**PROBLEM TO WORK ON:**
When you print the records below, keep every word exact and leave out the images.

::::

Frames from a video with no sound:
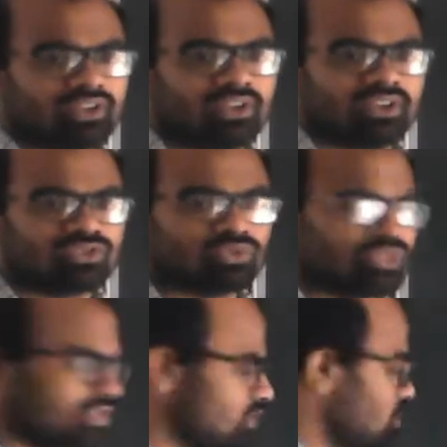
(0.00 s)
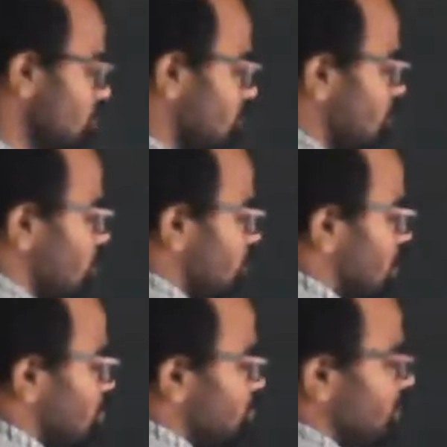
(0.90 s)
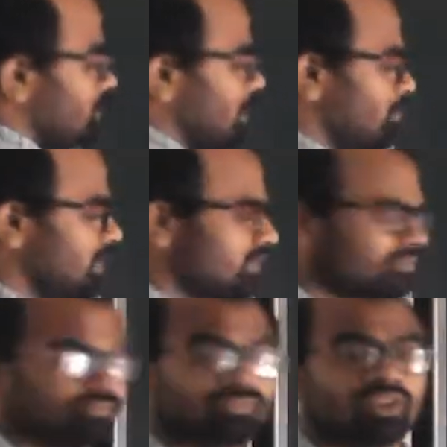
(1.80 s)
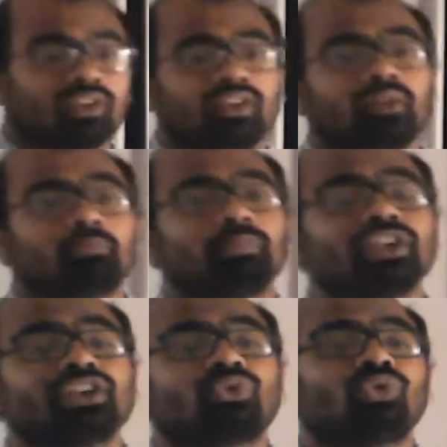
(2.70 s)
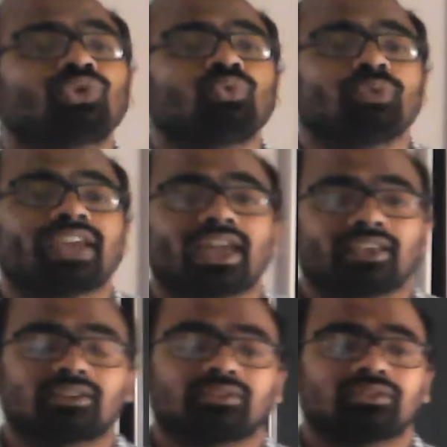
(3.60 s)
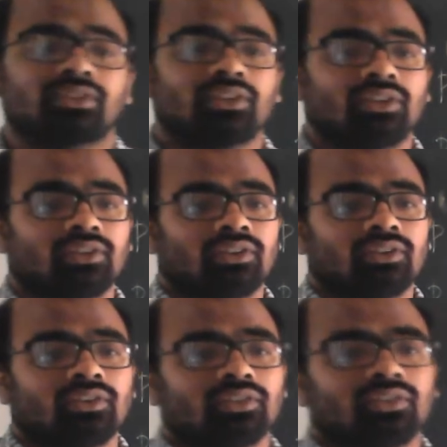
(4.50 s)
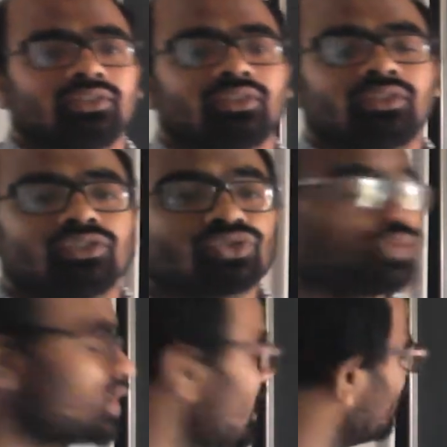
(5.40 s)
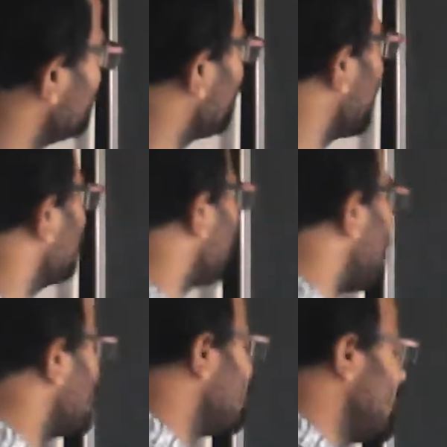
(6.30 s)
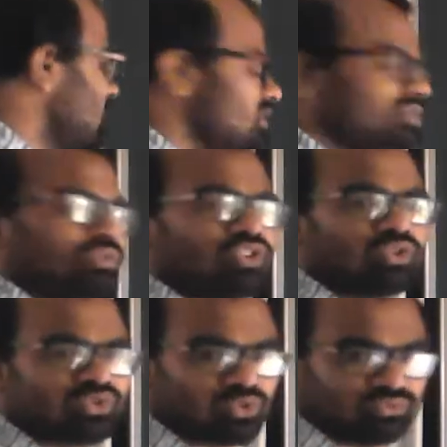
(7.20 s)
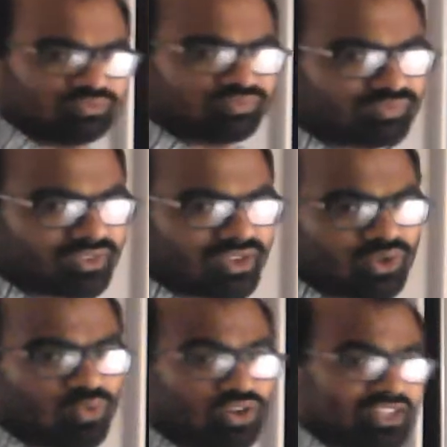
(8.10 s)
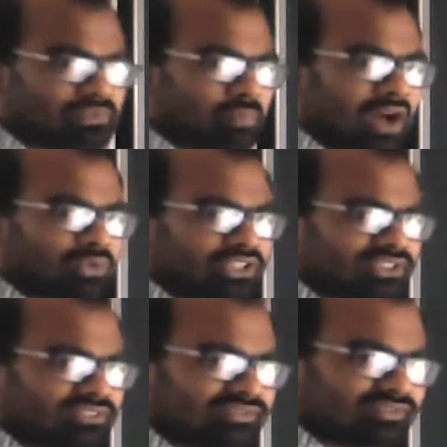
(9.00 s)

So this is also formula you should remember. P equal to VI. So you can define power by this one also. What is power?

::::

**TASK RESULT:**
Frames from a video with no sound:
(0.00 s)
(0.90 s)
(1.80 s)
(2.70 s)
(3.60 s)
(4.50 s)
(5.40 s)
(6.30 s)
(7.20 s)
(8.10 s)
(9.00 s)

So this is also formula you should remember. P equal to VI. So you can define power by this one also. What is power?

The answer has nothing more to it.